Set each line of the records down again exactly, please.

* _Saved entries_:

--- START ---

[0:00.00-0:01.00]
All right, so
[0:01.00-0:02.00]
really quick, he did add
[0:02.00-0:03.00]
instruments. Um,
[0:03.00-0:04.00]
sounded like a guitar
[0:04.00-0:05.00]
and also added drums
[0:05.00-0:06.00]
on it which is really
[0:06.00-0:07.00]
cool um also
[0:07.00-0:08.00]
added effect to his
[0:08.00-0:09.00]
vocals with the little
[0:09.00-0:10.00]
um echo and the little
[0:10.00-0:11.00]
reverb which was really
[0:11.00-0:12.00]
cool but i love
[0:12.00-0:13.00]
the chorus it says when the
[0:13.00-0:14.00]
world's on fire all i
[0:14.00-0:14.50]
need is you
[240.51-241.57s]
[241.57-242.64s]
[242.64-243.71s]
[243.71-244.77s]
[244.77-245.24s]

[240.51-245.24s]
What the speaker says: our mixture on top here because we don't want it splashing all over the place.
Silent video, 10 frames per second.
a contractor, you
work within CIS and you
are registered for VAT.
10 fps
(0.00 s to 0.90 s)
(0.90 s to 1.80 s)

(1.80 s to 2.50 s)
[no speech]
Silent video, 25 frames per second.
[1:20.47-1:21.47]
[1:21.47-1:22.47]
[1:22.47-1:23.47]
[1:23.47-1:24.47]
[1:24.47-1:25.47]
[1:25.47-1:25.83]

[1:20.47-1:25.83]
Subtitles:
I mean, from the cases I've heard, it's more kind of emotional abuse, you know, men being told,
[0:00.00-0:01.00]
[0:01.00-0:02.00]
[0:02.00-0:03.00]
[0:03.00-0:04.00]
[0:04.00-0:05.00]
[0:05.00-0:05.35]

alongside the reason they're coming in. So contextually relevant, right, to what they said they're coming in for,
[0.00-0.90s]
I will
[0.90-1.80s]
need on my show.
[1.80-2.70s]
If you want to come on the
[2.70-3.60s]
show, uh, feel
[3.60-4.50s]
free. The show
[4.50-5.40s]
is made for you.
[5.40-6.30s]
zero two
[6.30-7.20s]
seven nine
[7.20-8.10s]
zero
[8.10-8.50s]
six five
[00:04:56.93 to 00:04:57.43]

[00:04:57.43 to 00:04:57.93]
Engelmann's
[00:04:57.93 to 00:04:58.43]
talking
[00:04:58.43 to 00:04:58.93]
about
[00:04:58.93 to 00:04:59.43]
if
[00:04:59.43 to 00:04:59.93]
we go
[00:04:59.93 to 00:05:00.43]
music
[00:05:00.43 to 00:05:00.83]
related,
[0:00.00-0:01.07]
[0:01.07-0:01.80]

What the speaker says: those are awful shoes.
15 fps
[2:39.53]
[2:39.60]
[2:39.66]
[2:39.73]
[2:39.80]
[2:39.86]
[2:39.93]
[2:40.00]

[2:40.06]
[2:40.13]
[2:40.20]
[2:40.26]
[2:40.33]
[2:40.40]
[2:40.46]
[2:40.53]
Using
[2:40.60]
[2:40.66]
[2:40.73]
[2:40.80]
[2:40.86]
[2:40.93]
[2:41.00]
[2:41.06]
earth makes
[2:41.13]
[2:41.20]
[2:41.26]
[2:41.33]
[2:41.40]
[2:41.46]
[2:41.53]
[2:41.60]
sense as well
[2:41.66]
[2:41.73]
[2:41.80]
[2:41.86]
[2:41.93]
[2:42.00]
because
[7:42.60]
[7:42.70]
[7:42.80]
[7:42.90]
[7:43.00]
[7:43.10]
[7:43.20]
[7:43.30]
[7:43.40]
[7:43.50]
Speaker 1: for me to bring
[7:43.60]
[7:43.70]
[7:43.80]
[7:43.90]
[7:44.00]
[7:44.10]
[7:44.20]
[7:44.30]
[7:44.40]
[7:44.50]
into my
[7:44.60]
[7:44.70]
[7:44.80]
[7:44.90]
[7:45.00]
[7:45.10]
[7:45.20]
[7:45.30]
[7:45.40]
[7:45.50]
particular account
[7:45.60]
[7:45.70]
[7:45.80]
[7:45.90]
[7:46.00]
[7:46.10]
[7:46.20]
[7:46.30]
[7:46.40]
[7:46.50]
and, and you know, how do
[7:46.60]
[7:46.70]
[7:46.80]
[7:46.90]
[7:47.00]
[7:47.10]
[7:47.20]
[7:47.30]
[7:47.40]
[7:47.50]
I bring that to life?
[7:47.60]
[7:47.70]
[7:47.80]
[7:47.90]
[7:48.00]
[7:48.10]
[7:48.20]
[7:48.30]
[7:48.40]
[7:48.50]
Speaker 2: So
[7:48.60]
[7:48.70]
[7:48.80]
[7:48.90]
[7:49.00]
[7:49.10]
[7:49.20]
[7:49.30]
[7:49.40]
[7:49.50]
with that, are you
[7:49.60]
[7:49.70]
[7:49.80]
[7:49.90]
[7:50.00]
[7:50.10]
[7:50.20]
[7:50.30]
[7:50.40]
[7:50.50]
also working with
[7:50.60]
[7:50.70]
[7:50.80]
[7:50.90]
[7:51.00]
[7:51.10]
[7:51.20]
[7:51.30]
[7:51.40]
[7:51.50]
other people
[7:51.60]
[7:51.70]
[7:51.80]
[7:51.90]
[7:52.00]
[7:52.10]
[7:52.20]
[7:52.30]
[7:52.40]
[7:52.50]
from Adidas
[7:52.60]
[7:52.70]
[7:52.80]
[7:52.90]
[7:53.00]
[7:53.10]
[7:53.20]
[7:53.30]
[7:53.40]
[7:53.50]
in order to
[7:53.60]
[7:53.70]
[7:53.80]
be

--- END ---

* _FINISHED TASK_:
[0:00.00-0:01.00]
All right, so
[0:01.00-0:02.00]
really quick, he did add
[0:02.00-0:03.00]
instruments. Um,
[0:03.00-0:04.00]
sounded like a guitar
[0:04.00-0:05.00]
and also added drums
[0:05.00-0:06.00]
on it which is really
[0:06.00-0:07.00]
cool um also
[0:07.00-0:08.00]
added effect to his
[0:08.00-0:09.00]
vocals with the little
[0:09.00-0:10.00]
um echo and the little
[0:10.00-0:11.00]
reverb which was really
[0:11.00-0:12.00]
cool but i love
[0:12.00-0:13.00]
the chorus it says when the
[0:13.00-0:14.00]
world's on fire all i
[0:14.00-0:14.50]
need is you
[240.51-241.57s]
[241.57-242.64s]
[242.64-243.71s]
[243.71-244.77s]
[244.77-245.24s]

[240.51-245.24s]
What the speaker says: our mixture on top here because we don't want it splashing all over the place.
Silent video, 10 frames per second.
a contractor, you
work within CIS and you
are registered for VAT.
10 fps
(0.00 s to 0.90 s)
(0.90 s to 1.80 s)

(1.80 s to 2.50 s)
[no speech]
Silent video, 25 frames per second.
[1:20.47-1:21.47]
[1:21.47-1:22.47]
[1:22.47-1:23.47]
[1:23.47-1:24.47]
[1:24.47-1:25.47]
[1:25.47-1:25.83]

[1:20.47-1:25.83]
Subtitles:
I mean, from the cases I've heard, it's more kind of emotional abuse, you know, men being told,
[0:00.00-0:01.00]
[0:01.00-0:02.00]
[0:02.00-0:03.00]
[0:03.00-0:04.00]
[0:04.00-0:05.00]
[0:05.00-0:05.35]

alongside the reason they're coming in. So contextually relevant, right, to what they said they're coming in for,
[0.00-0.90s]
I will
[0.90-1.80s]
need on my show.
[1.80-2.70s]
If you want to come on the
[2.70-3.60s]
show, uh, feel
[3.60-4.50s]
free. The show
[4.50-5.40s]
is made for you.
[5.40-6.30s]
zero two
[6.30-7.20s]
seven nine
[7.20-8.10s]
zero
[8.10-8.50s]
six five
[00:04:56.93 to 00:04:57.43]

[00:04:57.43 to 00:04:57.93]
Engelmann's
[00:04:57.93 to 00:04:58.43]
talking
[00:04:58.43 to 00:04:58.93]
about
[00:04:58.93 to 00:04:59.43]
if
[00:04:59.43 to 00:04:59.93]
we go
[00:04:59.93 to 00:05:00.43]
music
[00:05:00.43 to 00:05:00.83]
related,
[0:00.00-0:01.07]
[0:01.07-0:01.80]

What the speaker says: those are awful shoes.
15 fps
[2:39.53]
[2:39.60]
[2:39.66]
[2:39.73]
[2:39.80]
[2:39.86]
[2:39.93]
[2:40.00]

[2:40.06]
[2:40.13]
[2:40.20]
[2:40.26]
[2:40.33]
[2:40.40]
[2:40.46]
[2:40.53]
Using
[2:40.60]
[2:40.66]
[2:40.73]
[2:40.80]
[2:40.86]
[2:40.93]
[2:41.00]
[2:41.06]
earth makes
[2:41.13]
[2:41.20]
[2:41.26]
[2:41.33]
[2:41.40]
[2:41.46]
[2:41.53]
[2:41.60]
sense as well
[2:41.66]
[2:41.73]
[2:41.80]
[2:41.86]
[2:41.93]
[2:42.00]
because
[7:42.60]
[7:42.70]
[7:42.80]
[7:42.90]
[7:43.00]
[7:43.10]
[7:43.20]
[7:43.30]
[7:43.40]
[7:43.50]
Speaker 1: for me to bring
[7:43.60]
[7:43.70]
[7:43.80]
[7:43.90]
[7:44.00]
[7:44.10]
[7:44.20]
[7:44.30]
[7:44.40]
[7:44.50]
into my
[7:44.60]
[7:44.70]
[7:44.80]
[7:44.90]
[7:45.00]
[7:45.10]
[7:45.20]
[7:45.30]
[7:45.40]
[7:45.50]
particular account
[7:45.60]
[7:45.70]
[7:45.80]
[7:45.90]
[7:46.00]
[7:46.10]
[7:46.20]
[7:46.30]
[7:46.40]
[7:46.50]
and, and you know, how do
[7:46.60]
[7:46.70]
[7:46.80]
[7:46.90]
[7:47.00]
[7:47.10]
[7:47.20]
[7:47.30]
[7:47.40]
[7:47.50]
I bring that to life?
[7:47.60]
[7:47.70]
[7:47.80]
[7:47.90]
[7:48.00]
[7:48.10]
[7:48.20]
[7:48.30]
[7:48.40]
[7:48.50]
Speaker 2: So
[7:48.60]
[7:48.70]
[7:48.80]
[7:48.90]
[7:49.00]
[7:49.10]
[7:49.20]
[7:49.30]
[7:49.40]
[7:49.50]
with that, are you
[7:49.60]
[7:49.70]
[7:49.80]
[7:49.90]
[7:50.00]
[7:50.10]
[7:50.20]
[7:50.30]
[7:50.40]
[7:50.50]
also working with
[7:50.60]
[7:50.70]
[7:50.80]
[7:50.90]
[7:51.00]
[7:51.10]
[7:51.20]
[7:51.30]
[7:51.40]
[7:51.50]
other people
[7:51.60]
[7:51.70]
[7:51.80]
[7:51.90]
[7:52.00]
[7:52.10]
[7:52.20]
[7:52.30]
[7:52.40]
[7:52.50]
from Adidas
[7:52.60]
[7:52.70]
[7:52.80]
[7:52.90]
[7:53.00]
[7:53.10]
[7:53.20]
[7:53.30]
[7:53.40]
[7:53.50]
in order to
[7:53.60]
[7:53.70]
[7:53.80]
be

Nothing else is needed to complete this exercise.